Radicales, por abyectas, son la homofobia, la misandria, la xenofobia, la misoginia y cualesquiera otras formas de odio que, antes que amparo legal e ideológico, necesitan terapia. Intensiva, además.  No hay formas de odio buenas o malas. En la praxis, la izquierda española es implacable con la homofobia, la misoginia o el racismo extramuros porque atribuye estas patologías a la derecha. Mientras tanto, e incurriendo en una severa contradicción, acepta (por silencio administrativo) la misandria selectiva y la xenofobia doméstica de algunos sectores de los nacionalismos vasco y catalán.

Sirvan estos pocos ejemplos para demostrar que el lenguaje, en manos de algunos políticos, no es más que un instrumento de adoctrinamiento. La retórica política, posterior a la primera elocuencia que fue jurídica, sufre de un proceso de empobrecimiento galopante, de tal forma que la palabra ya no sirve a nobles ideales sino a argucias deshonestas. Tiempo ha que el ágora ateniense hizo las maletas para marchar al circo romano y, salvo fugaces momentos de esplendor, en la arena seguimos.

Hay quienes asimilan la moderación con la inacción. De esas cesantías, estos fulgores de locura.  La democracia se ha convertido en un monumental postureo mediático donde se hace lo que interesa (al poder) y no lo que conviene (al pueblo). Una perversa dicotomía que jamás debería guiar la voluntad de un político. Pondré algunos ejemplos para hacerme entender.

La inmigración ilegal, desordenada y caótica, constituye un problema de primerísima magnitud y no es posible mirar hacia otro lado. Todo gobierno debe decidir cuántos, quiénes, por qué, para qué y por cuánto tiempo entran en la nación. Los recursos y capacidad de acogida de toda nación son limitadas y un gobierno no puede, ni debe, poner en riesgo la estabilidad de un país que no le pertenece. Algunos países de nuestro entorno ya están pagando las consecuencias de tan insensatas políticas inmigratorias. Barriadas erigidas en guetos, donde la marginalidad y determinados fundamentos culturales (que no debemos soslayar) impiden, de facto, la aplicación de las reglas de juego. ¿Quiénes pagan las consecuencias? Nuestras clases humildes que no pueden escapar de semejantes escenarios.

La sanidad pública, esa que todos invocan y que todos abandonan a su suerte, está saturada en lo asistencial y descuadrada en lo económico. Y nadie parece interesado en poner el cascabel al gato.

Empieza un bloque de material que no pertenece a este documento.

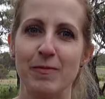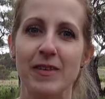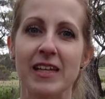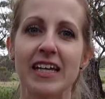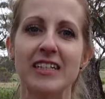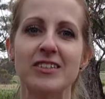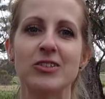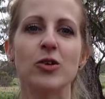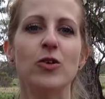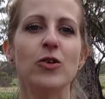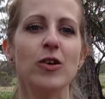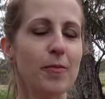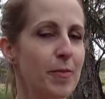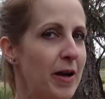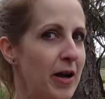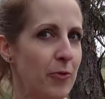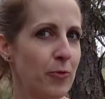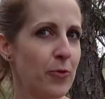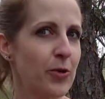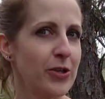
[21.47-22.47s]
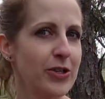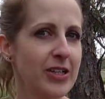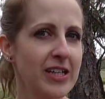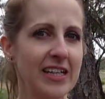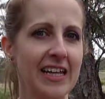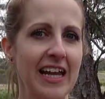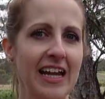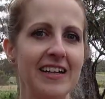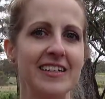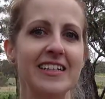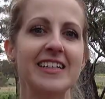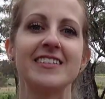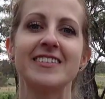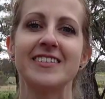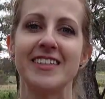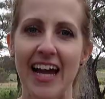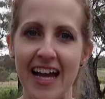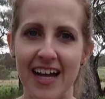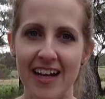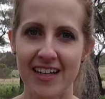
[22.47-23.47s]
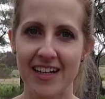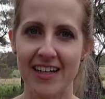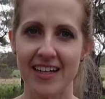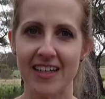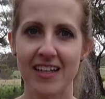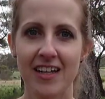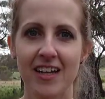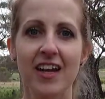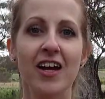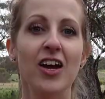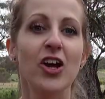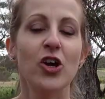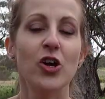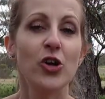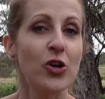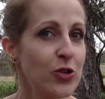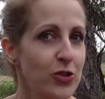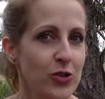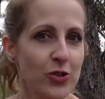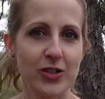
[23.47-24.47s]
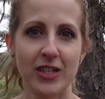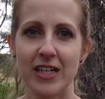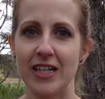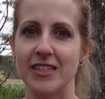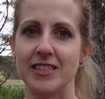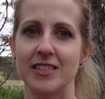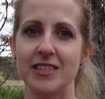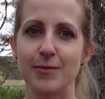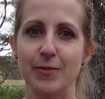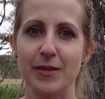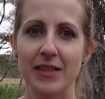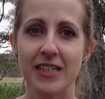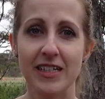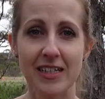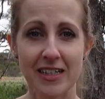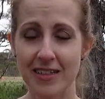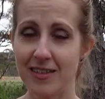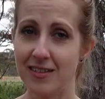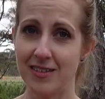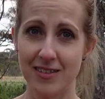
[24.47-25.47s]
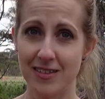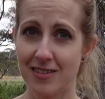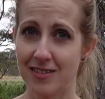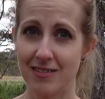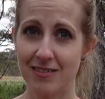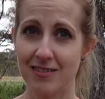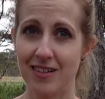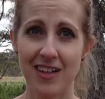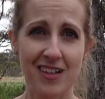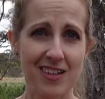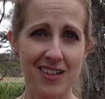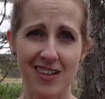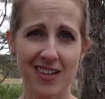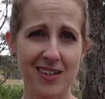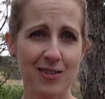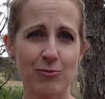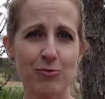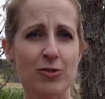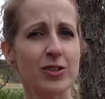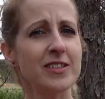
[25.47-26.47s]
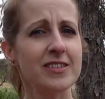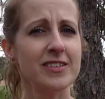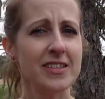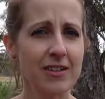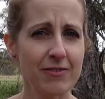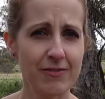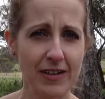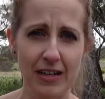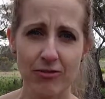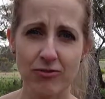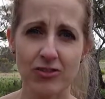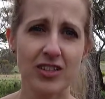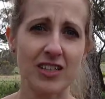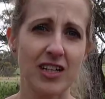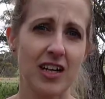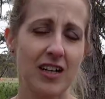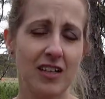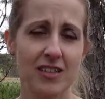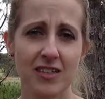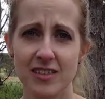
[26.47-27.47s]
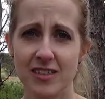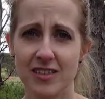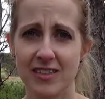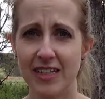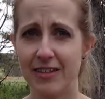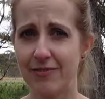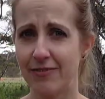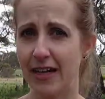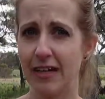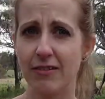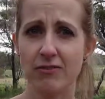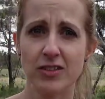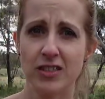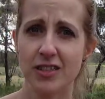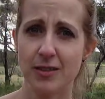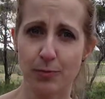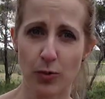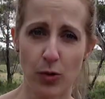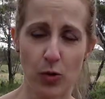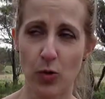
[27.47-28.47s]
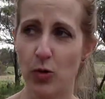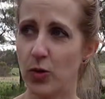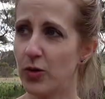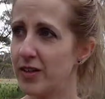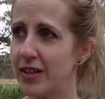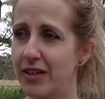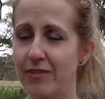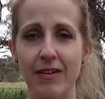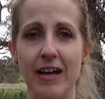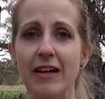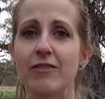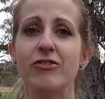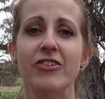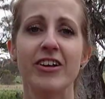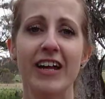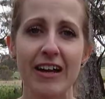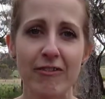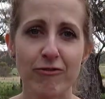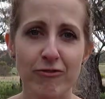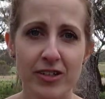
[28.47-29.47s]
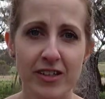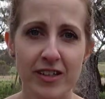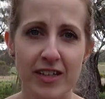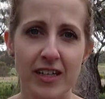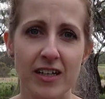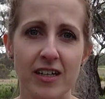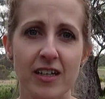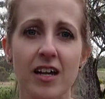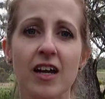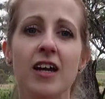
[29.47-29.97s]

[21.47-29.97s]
It's all about working out exactly who your customer is. Like, what is their favourite colours, their favourite sport, their favourite everything.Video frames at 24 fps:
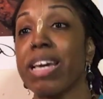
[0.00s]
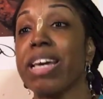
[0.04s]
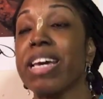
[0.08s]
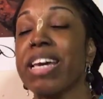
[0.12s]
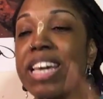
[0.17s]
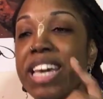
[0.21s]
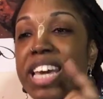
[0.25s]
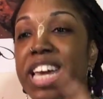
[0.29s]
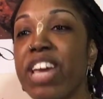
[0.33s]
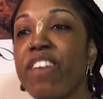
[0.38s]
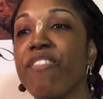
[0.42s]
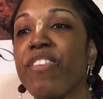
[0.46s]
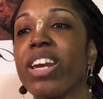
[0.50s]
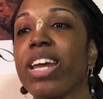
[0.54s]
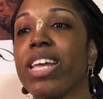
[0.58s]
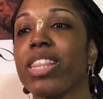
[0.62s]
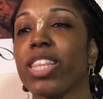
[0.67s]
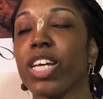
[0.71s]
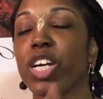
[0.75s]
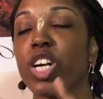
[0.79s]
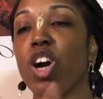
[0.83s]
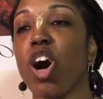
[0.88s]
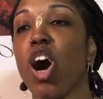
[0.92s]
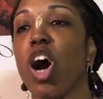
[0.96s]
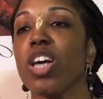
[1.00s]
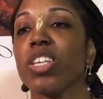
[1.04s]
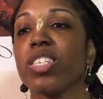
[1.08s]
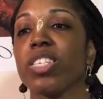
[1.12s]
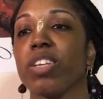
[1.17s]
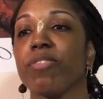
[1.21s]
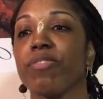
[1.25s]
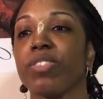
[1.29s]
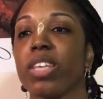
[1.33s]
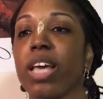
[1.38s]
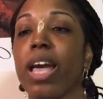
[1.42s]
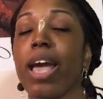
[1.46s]
even at the cost
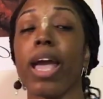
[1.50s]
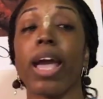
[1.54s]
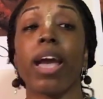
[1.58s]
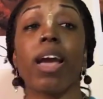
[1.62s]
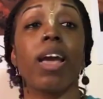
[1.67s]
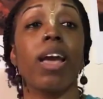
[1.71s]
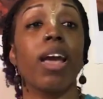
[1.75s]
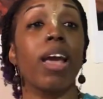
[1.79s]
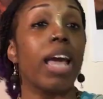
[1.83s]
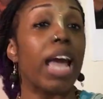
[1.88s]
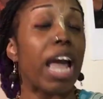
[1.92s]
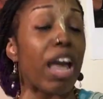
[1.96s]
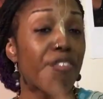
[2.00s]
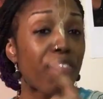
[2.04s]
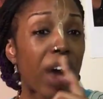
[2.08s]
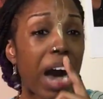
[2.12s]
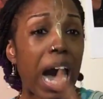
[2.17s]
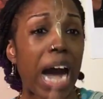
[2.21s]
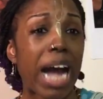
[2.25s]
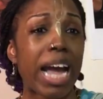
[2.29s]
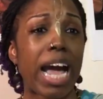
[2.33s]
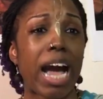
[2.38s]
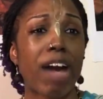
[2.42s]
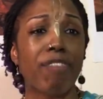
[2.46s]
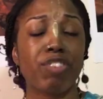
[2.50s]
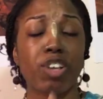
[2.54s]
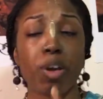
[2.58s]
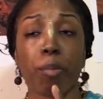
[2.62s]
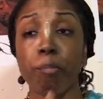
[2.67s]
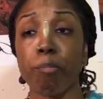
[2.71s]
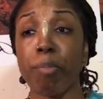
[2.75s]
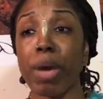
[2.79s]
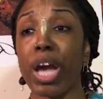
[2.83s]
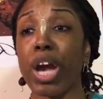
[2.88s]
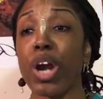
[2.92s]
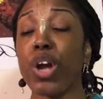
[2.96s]
of saying, if I have to
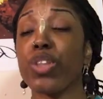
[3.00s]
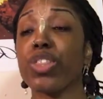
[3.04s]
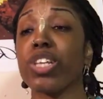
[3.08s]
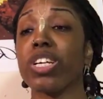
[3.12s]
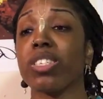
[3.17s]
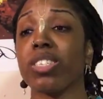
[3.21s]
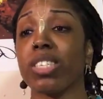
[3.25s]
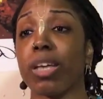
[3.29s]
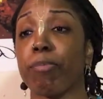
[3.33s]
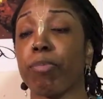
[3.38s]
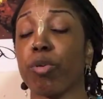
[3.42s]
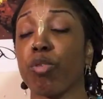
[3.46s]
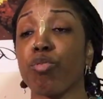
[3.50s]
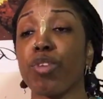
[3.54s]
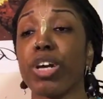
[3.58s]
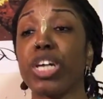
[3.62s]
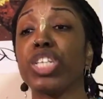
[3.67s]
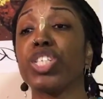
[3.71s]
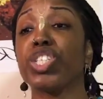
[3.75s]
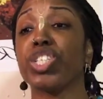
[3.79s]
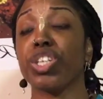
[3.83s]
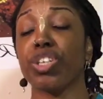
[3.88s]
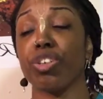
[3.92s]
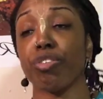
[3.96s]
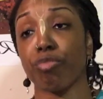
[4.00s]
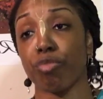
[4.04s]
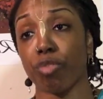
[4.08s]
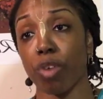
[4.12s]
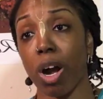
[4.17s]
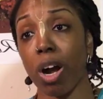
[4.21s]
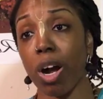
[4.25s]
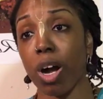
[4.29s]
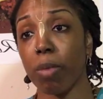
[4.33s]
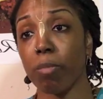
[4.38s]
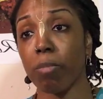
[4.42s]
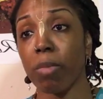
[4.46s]
bear the separation of
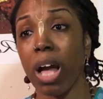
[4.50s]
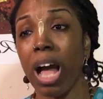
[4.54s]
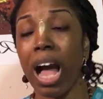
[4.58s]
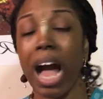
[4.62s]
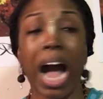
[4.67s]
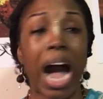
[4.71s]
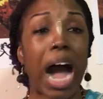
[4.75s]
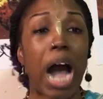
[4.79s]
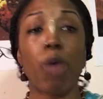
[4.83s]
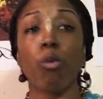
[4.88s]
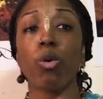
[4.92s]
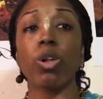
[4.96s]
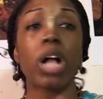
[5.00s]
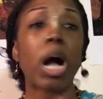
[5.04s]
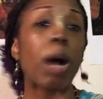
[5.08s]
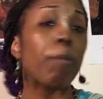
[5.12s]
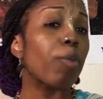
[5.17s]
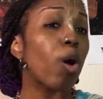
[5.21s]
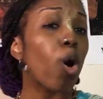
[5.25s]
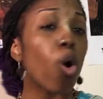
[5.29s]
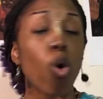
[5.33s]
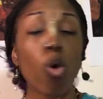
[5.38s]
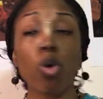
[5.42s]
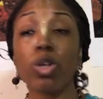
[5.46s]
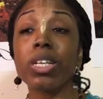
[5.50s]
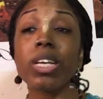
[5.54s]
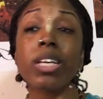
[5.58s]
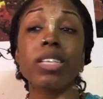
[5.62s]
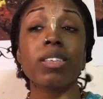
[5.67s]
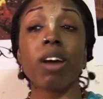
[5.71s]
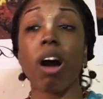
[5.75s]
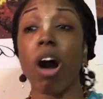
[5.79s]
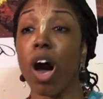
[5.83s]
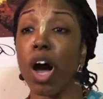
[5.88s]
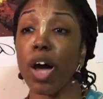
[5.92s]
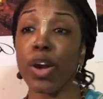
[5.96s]
Ram, I will uphold his
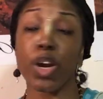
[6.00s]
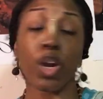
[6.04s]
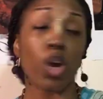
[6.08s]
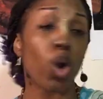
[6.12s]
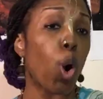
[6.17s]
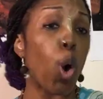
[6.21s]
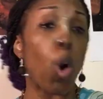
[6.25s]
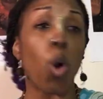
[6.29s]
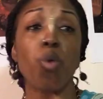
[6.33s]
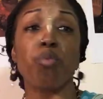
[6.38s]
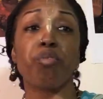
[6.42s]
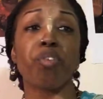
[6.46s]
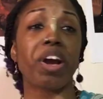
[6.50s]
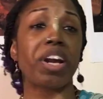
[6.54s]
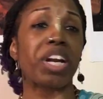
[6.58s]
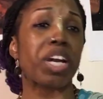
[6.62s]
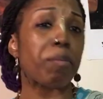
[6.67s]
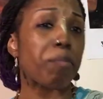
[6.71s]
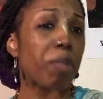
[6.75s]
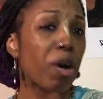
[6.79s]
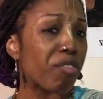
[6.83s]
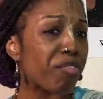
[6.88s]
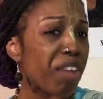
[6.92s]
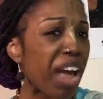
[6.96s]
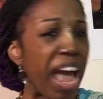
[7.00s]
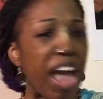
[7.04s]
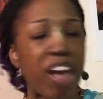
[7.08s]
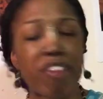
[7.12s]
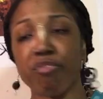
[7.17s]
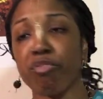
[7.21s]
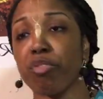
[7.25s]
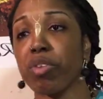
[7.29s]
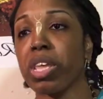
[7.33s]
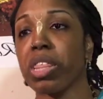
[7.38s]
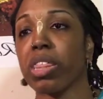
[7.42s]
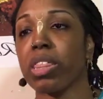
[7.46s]
honor over and above
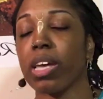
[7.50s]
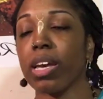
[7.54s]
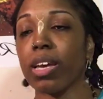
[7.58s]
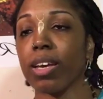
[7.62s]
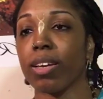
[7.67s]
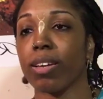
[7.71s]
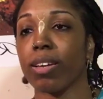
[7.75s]
everything.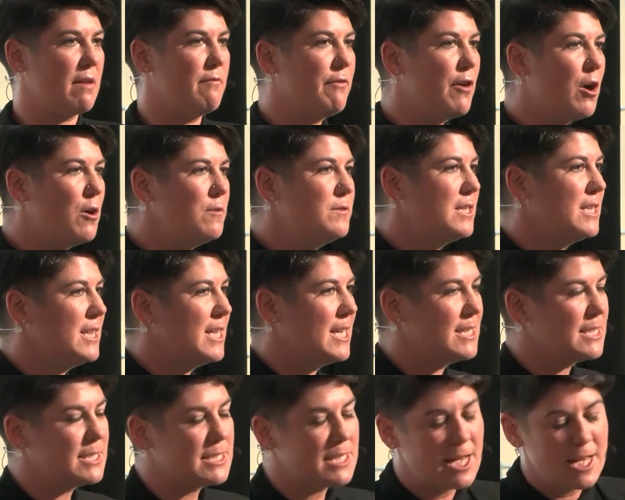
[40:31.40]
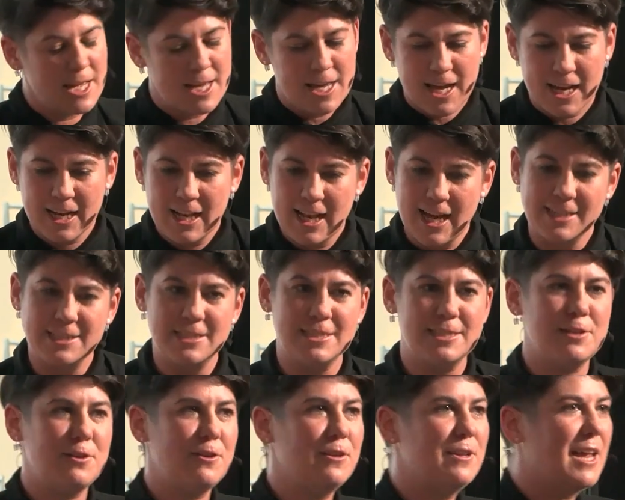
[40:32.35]
involved in this, I'd like to
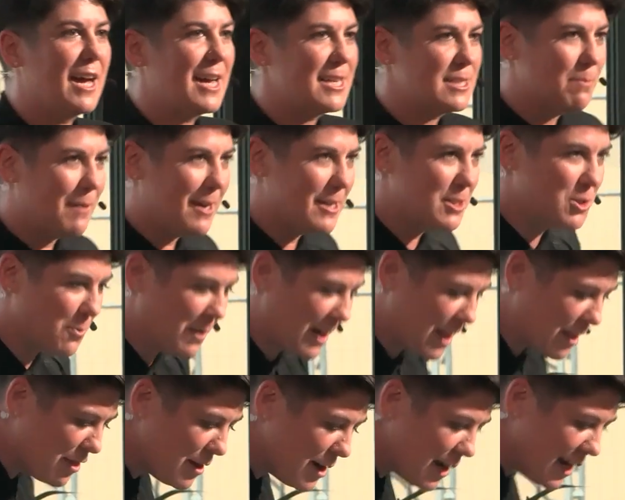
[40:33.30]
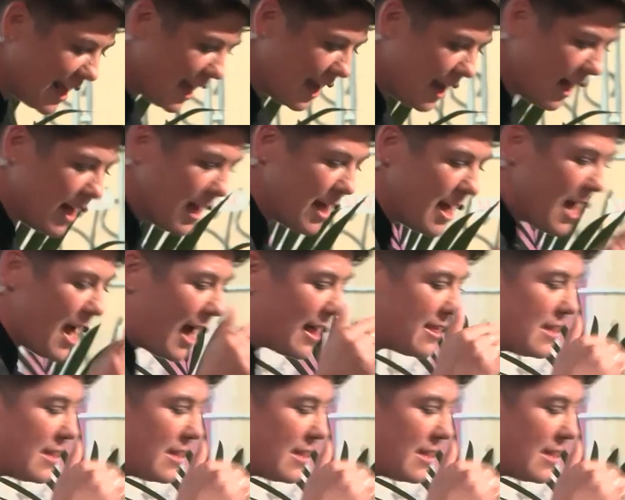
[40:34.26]
see you last past 2030. ISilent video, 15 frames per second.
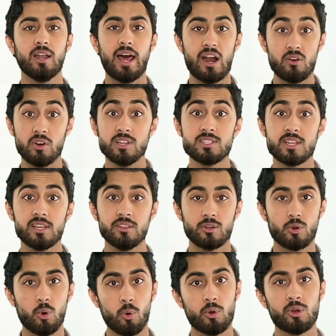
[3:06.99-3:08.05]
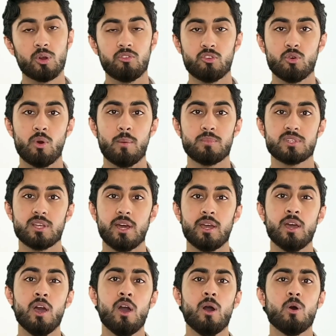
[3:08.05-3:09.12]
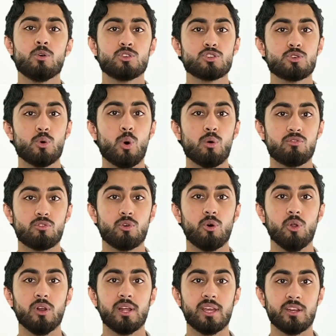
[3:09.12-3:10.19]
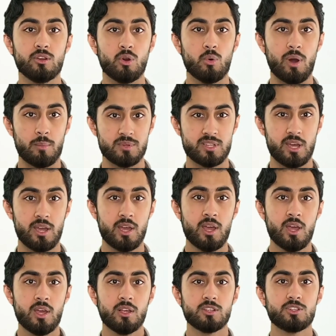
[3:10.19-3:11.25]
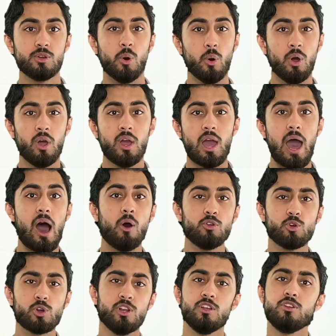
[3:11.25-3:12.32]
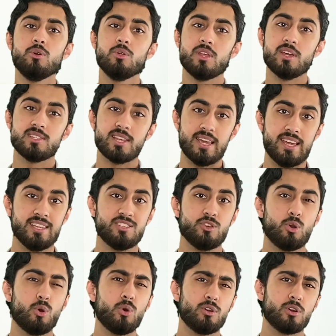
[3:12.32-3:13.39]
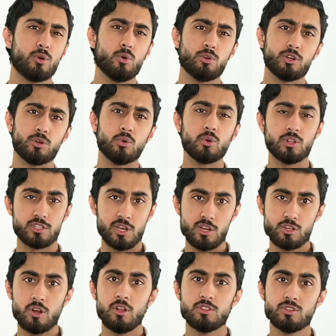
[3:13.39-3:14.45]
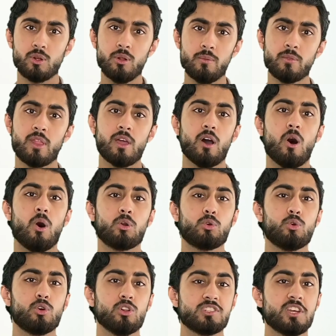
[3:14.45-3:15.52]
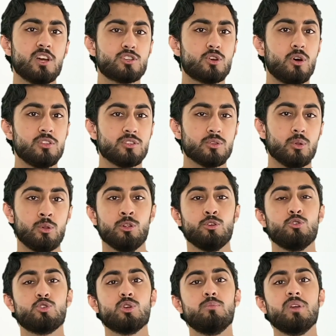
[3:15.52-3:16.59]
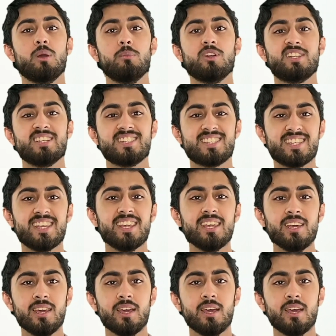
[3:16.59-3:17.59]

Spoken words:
errors in the coding of your website or just overall in your website. So how you're going to do this is you're going to go to Google Search Console. On Google Search Console, you should be able to see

Al fin y al cabo, a la idílica cotidianeidad que se respira en Pedralbes o en el Barrio de Salamanca le trae al pairo lo que suceda en el Raval o en el Puente de Vallecas.

Quiero decir con ello que, por lo común, quienes toman las decisiones o, mejor dicho, quienes no las toman, eligen clínicas, liceos y empadronamientos que no están al alcance de cualquiera y donde, por descontado, se vive una realidad muy distinta de la del común de los mortales.

Y estando así las cosas, que nadie se extrañe del auge de la diestra y siniestra extremas y de otros populismos alvisenses. Demasiados españoles engañados y otros tantos desesperados que se asirán a un clavo ardiendo. Si en verdad quieren comprender lo que está ocurriendo, incluyan estas humildes aunque indubitadas reflexiones en su relato. O pueden seguir como hasta ahora; enrocados en autocomplacencias banales mientras un mundo, menesteroso de decisiones radicalmente perentorias, sigue girando. De momento ¿Verdad, Mr. Chance?